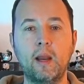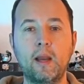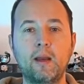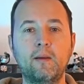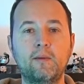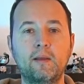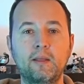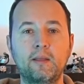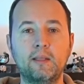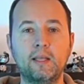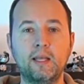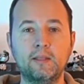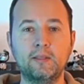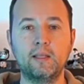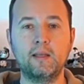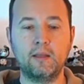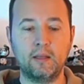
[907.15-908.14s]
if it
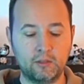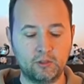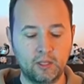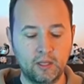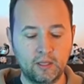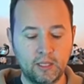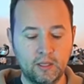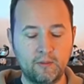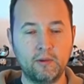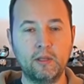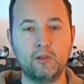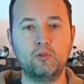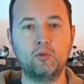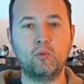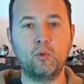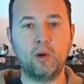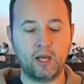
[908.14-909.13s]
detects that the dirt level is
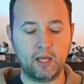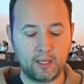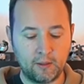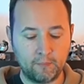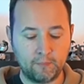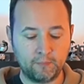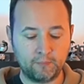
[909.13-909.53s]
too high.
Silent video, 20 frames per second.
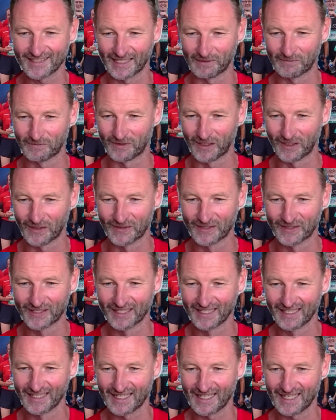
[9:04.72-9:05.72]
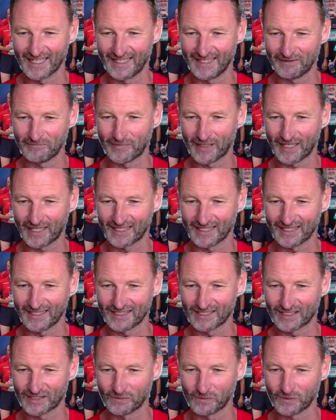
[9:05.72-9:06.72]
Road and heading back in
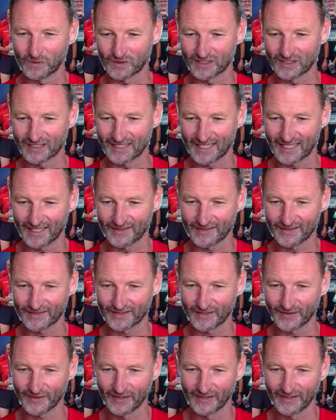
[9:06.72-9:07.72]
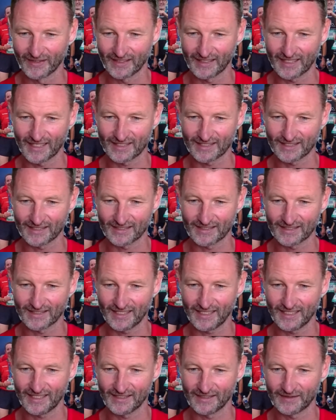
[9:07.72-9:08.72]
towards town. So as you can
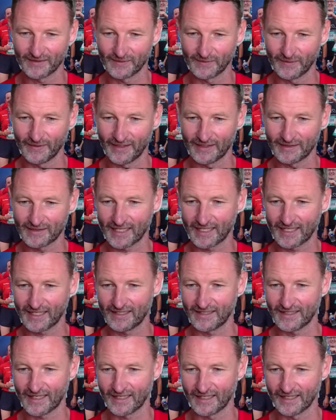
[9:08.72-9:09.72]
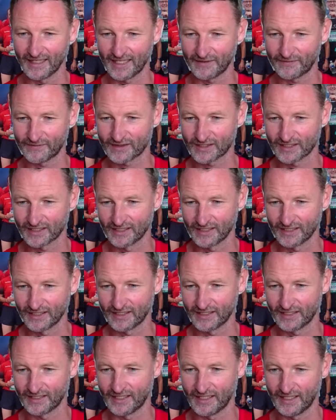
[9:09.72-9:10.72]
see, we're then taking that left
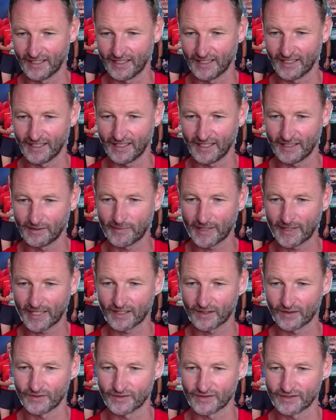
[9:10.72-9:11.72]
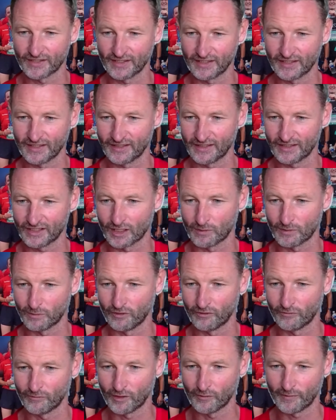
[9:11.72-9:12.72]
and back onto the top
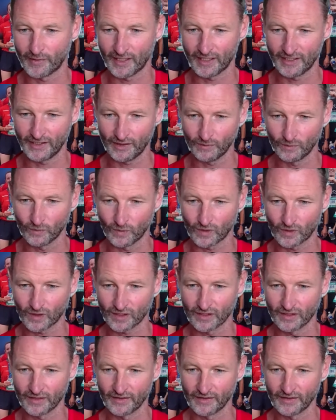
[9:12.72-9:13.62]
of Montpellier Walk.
__________
EXERCISE BRIEF: After locating the line containing "[908.14-909.13s]" in the entries above, repeat only it and each later line through the end, exactly, without any pictures.

WRITTEN SOLUTION:
[908.14-909.13s]
detects that the dirt level is
[909.13-909.53s]
too high.
Silent video, 20 frames per second.
[9:04.72-9:05.72]
[9:05.72-9:06.72]
Road and heading back in
[9:06.72-9:07.72]
[9:07.72-9:08.72]
towards town. So as you can
[9:08.72-9:09.72]
[9:09.72-9:10.72]
see, we're then taking that left
[9:10.72-9:11.72]
[9:11.72-9:12.72]
and back onto the top
[9:12.72-9:13.62]
of Montpellier Walk.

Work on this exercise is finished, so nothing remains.